Start of Listed entries

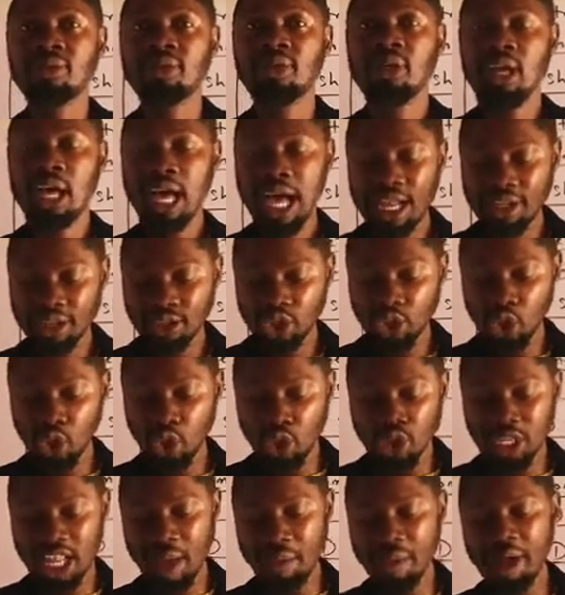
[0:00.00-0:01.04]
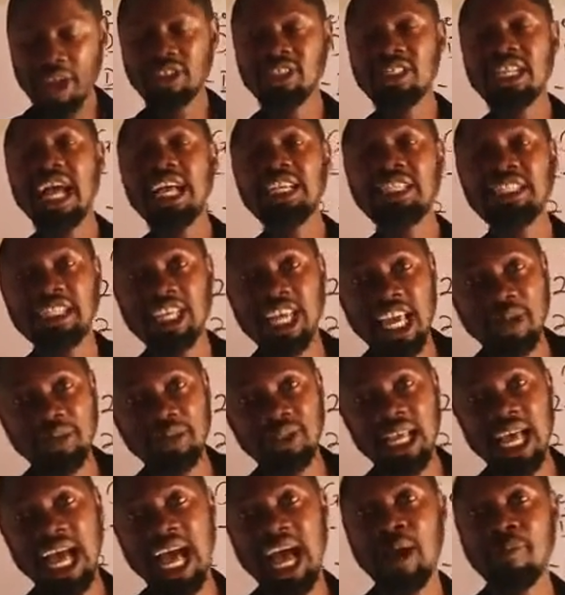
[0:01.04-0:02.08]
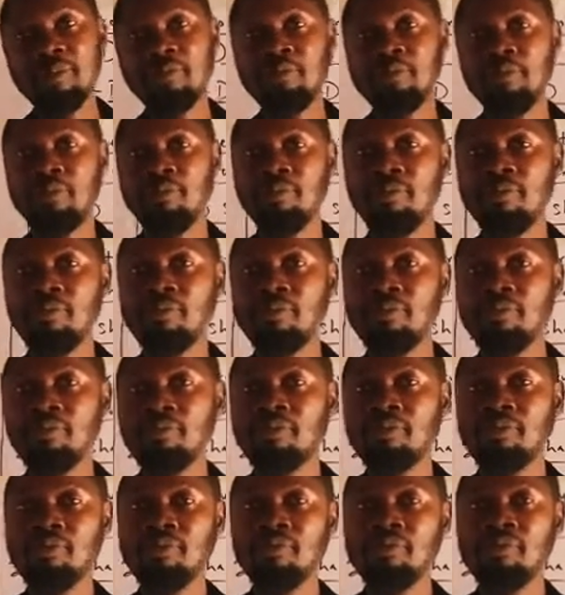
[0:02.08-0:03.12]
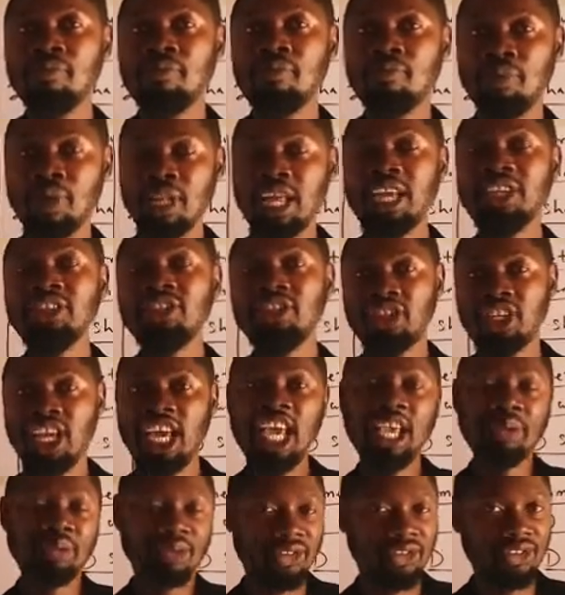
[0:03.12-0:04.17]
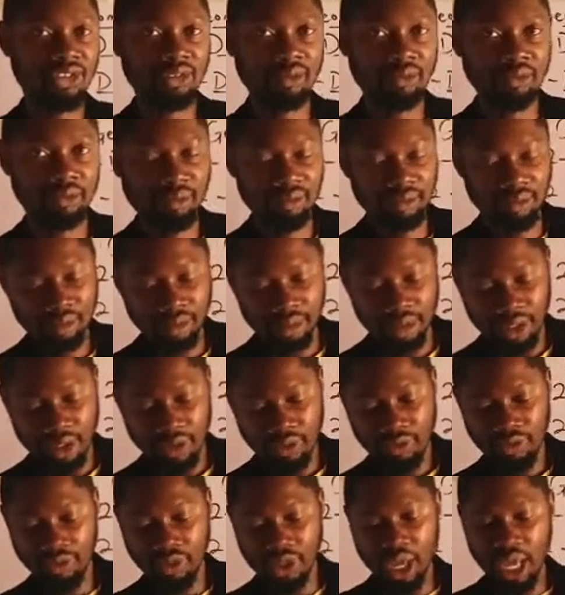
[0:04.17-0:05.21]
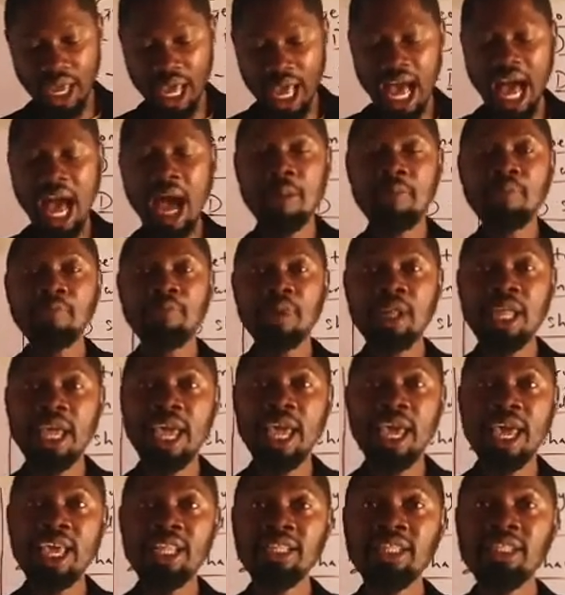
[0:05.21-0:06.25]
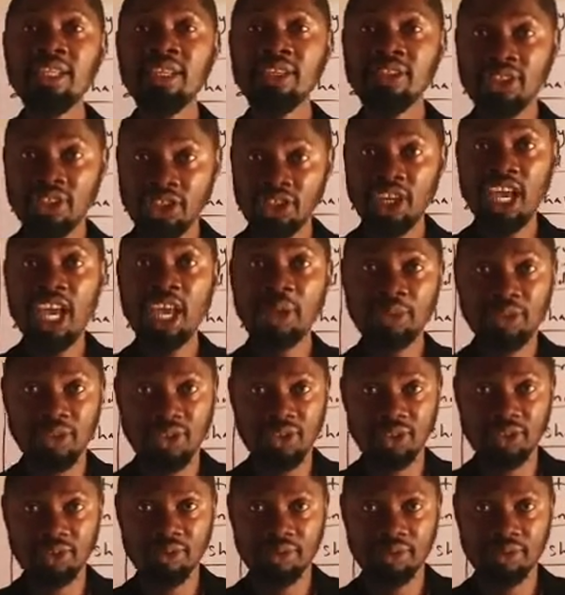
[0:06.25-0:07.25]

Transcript: and two-dimensional shapes are plane shapes. They are plane shapes.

End of Listed entries

Quote, without alteration, the lines running from the line containing "[0:04.17-0:05.21]" to the last line of the entries, and include no pictures.

[0:04.17-0:05.21]
[0:05.21-0:06.25]
[0:06.25-0:07.25]

Transcript: and two-dimensional shapes are plane shapes. They are plane shapes.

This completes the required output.